Este Sete Homens e um Destino chegou aos cinemas brasileiros em 22 de setembro de 2016, apostando no público nostálgico do faroeste e na audiência dos nomes do elenco que viriam de Guardiões da Galáxia e Jurassic World.

O longa é refilmagem do clássico de 1960 estrelado por Yul Brynner e Steve McQueen, que por sua vez já era uma adaptação de Sete Samurais, de Akira Kurosawa. Manter esse pedigree é ao mesmo tempo a força e o peso do projeto: ele nunca tenta apagar a referência, mas também não faz questão de reinventá-la.

Crítica e público receberam de forma morna. Não é um fracasso nem um fenômeno, e essa modéstia combina com o tom geral do filme, que prefere ser eficiente a ser marcante.

Vale o ingresso?

Ponto alto: a câmera de Antoine Fuqua, que segura bem o tiroteio final e transforma o vilarejo em um tabuleiro de poeira e pólvora. O elenco também ajuda. Denzel Washington carrega o peso de ser o líder com a gravidade de sempre, e Chris Pratt finalmente emplaca um papel cômico fora do cinemão de super-herói.

Ponto fraco: o roteiro não dá fôlego aos personagens coadjuvantes. Você sai do cinema lembrando dos atores, mas com dificuldade de citar o nome de metade dos sete. A trama também não escapa do didatismo moralista, com vilão e mocinhos bem demarcados em preto e branco.

É um faroeste que respeita o gênero sem empurrar seus limites. Para quem quer tiroteio, elenco bonito e 122 minutos bem conduzidos, entrega o que promete.

Curiosidades de bastidor

  • A trilha sonora é assinada por James Horner, compositor de Titanic e Avatar, que faleceu meses antes do lançamento do filme.
  • Este é o segundo remake ocidental de Sete Samurais: o primeiro foi o original de 1960 com Yul Brynner, e uma terceira versão, Sete Guerreiras, foi lançada em 2006.
  • As cenas no vilarejo foram filmadas em Baton Rouge, Louisiana, com a equipe transformando pastos e plantações em uma vila mexicana do século XIX.

Perguntas frequentes

Sete Homens e um Destino (2016) é bom?

É um faroeste sólido e bonito, com elenco forte e tiroteio competente. Não é um clássico, mas cumpre bem o papel de entretenimento de ação com a assinatura de faroeste.

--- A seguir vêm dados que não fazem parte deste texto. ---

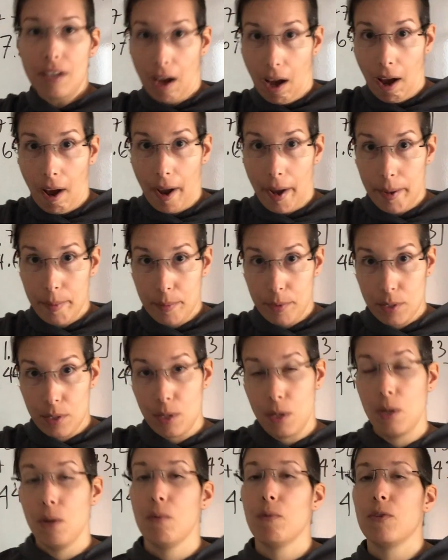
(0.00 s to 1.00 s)
times,
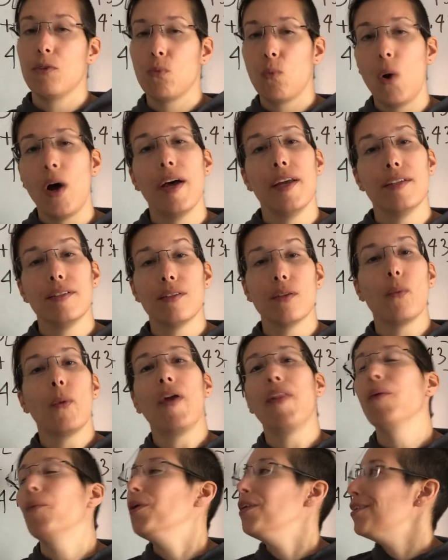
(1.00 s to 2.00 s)
which was the
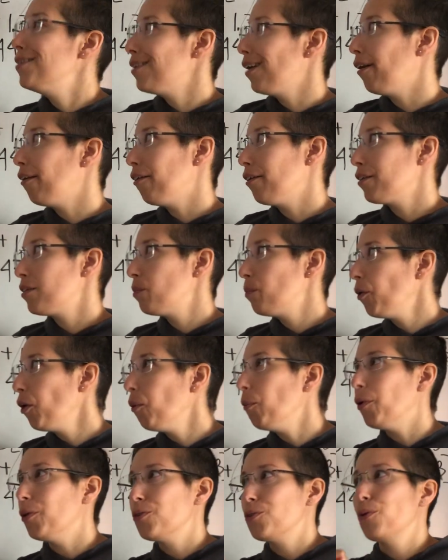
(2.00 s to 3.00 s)
way that we designed our
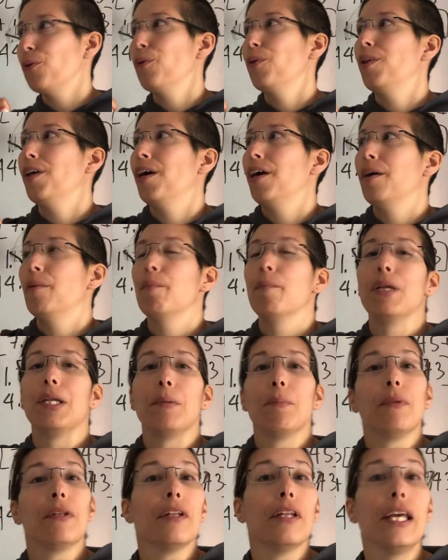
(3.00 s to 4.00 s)
experiment. So the
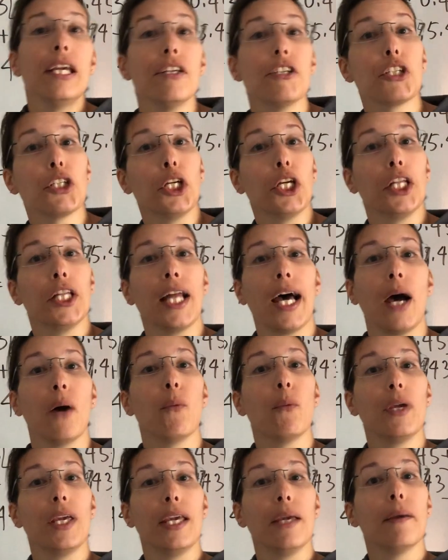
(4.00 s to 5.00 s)
manipulation that
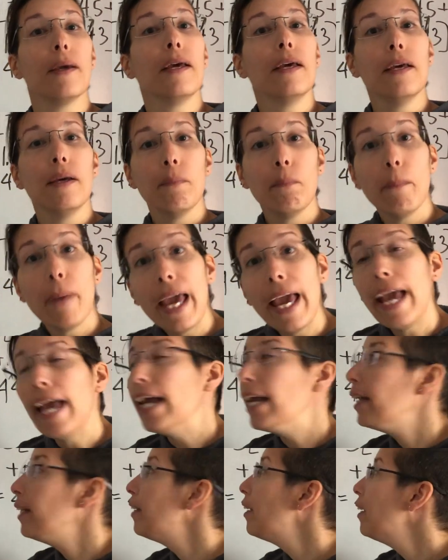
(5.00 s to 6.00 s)
we
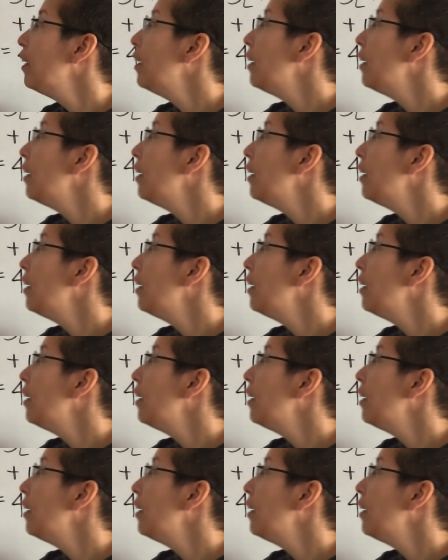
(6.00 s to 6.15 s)
made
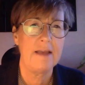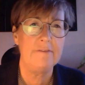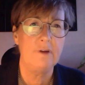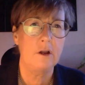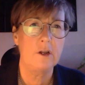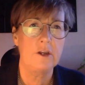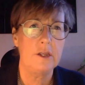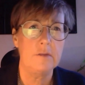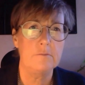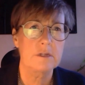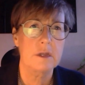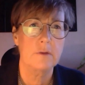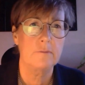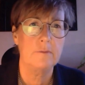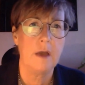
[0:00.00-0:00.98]
volume,
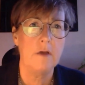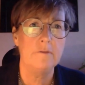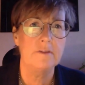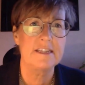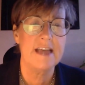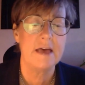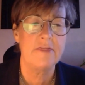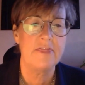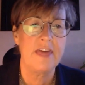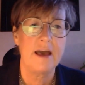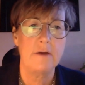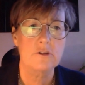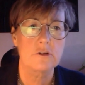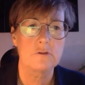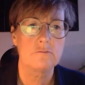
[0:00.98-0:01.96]
so over
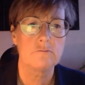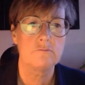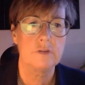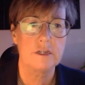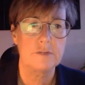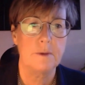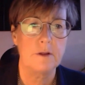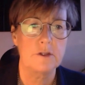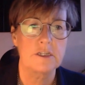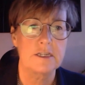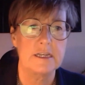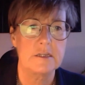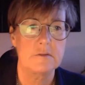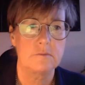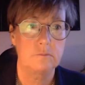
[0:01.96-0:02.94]
10,000
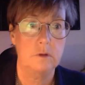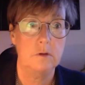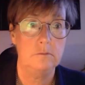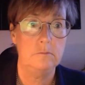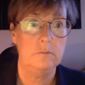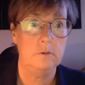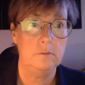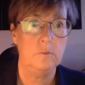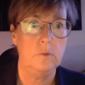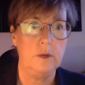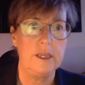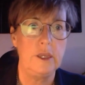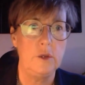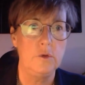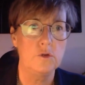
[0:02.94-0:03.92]
responses were
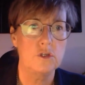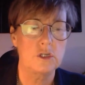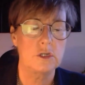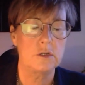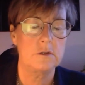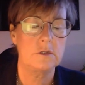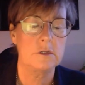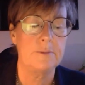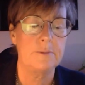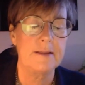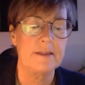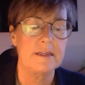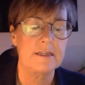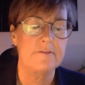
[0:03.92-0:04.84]
used to bring this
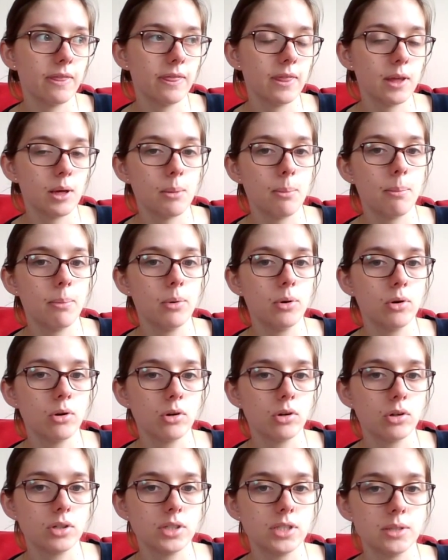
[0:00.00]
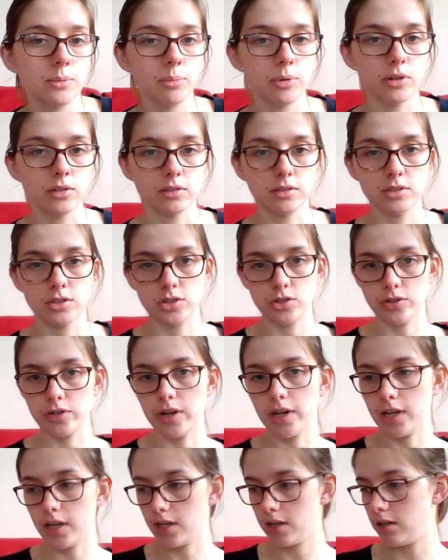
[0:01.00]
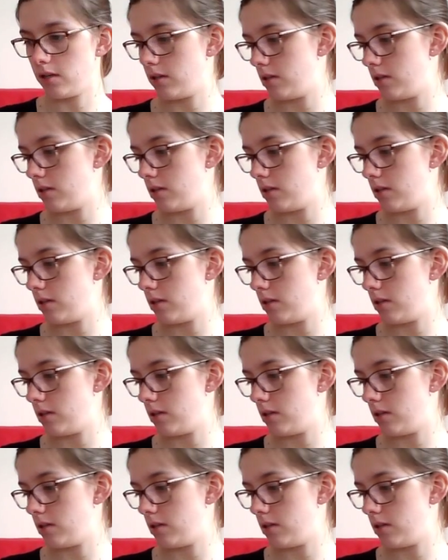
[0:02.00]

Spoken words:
the book depository,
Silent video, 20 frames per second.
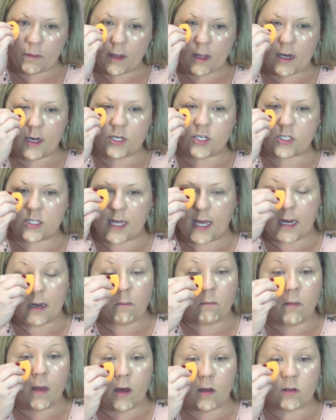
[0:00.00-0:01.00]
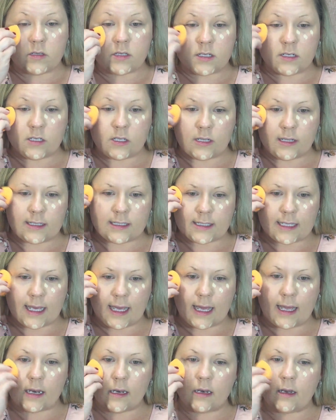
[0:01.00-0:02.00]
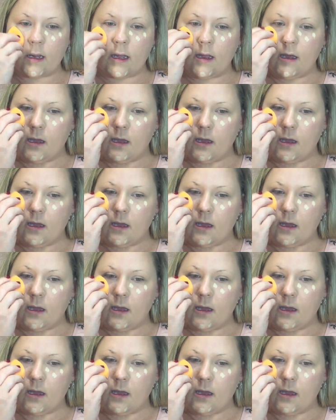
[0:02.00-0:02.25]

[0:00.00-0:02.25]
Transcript: And it just kind of melts into the skin.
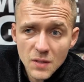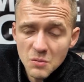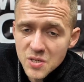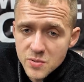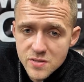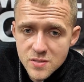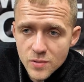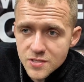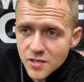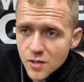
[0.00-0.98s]
Which one's the
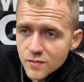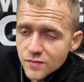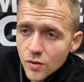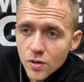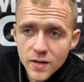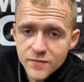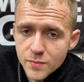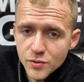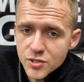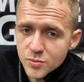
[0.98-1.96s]
one to go for? If
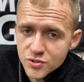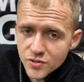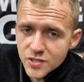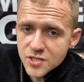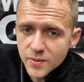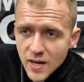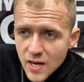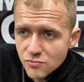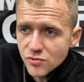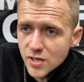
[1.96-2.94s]
your budget will stretch to it,
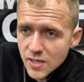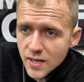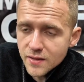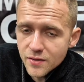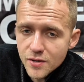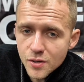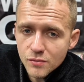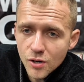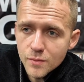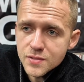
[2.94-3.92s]
I really like the ergo
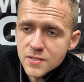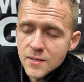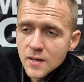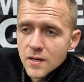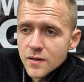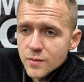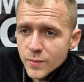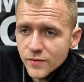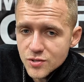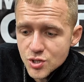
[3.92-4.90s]
ropes.
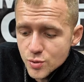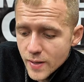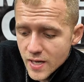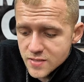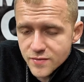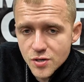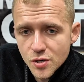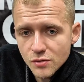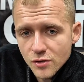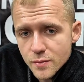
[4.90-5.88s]
We've got 2 pairs of the
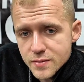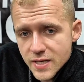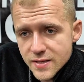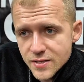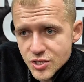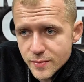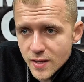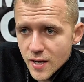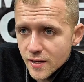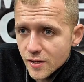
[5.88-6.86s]
ergo ropes in the gym
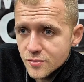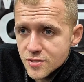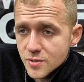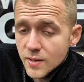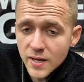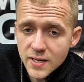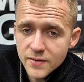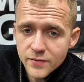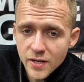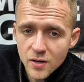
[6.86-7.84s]
that I go to, and I can
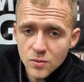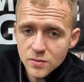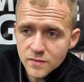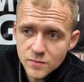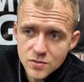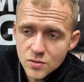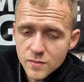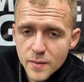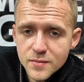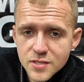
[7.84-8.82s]
never get hold of them because all
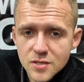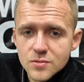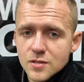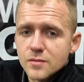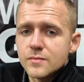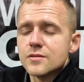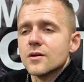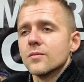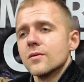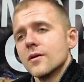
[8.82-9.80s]
the members are using them.
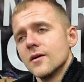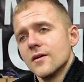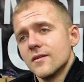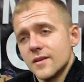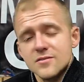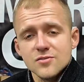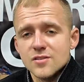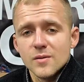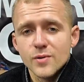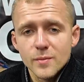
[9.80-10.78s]
So that's
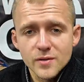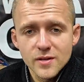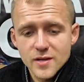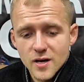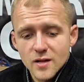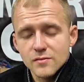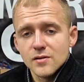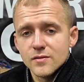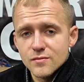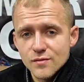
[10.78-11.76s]
just how popular they are.
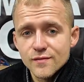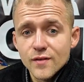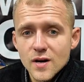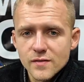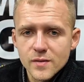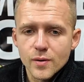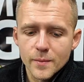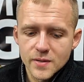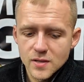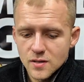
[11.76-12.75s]
They're a very, very
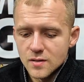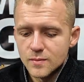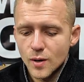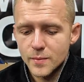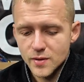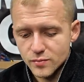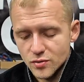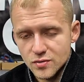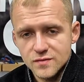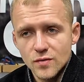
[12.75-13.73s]
popular
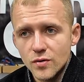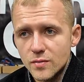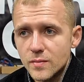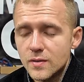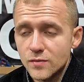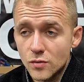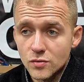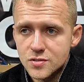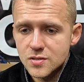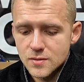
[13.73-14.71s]
product
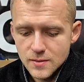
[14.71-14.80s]
for us.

Qual a diferença entre o filme de 2016 e o clássico de 1960?

A estrutura é a mesma, vinda de Sete Samurais. O que muda é o elenco, a violência mais estilizada, o ritmo mais acelerado e a ausência da trilha icônica de Elmer Bernstein na versão nova.

Sete Homens e um Destino tem cena pós-créditos?

Não. A projeção termina com a cena final do clímax e os créditos começam em seguida, sem gancho extra para um futuro filme.

Pra quem é este filme:

  • Fãs de faroeste clássico que querem revisitar a história de Sete Samurais com cara de blockbuster moderno.
  • Acompanhantes da carreira de Denzel Washington, que aqui repete a parceria com o diretor Antoine Fuqua vista em O Voo e Trama Explosiva.
  • Público que gostou de Guardiões da Galáxia vol. 2 e quer ver Chris Pratt, Ethan Hawke e Pom Klementieff fora do universo de super-heróis e ficção científica.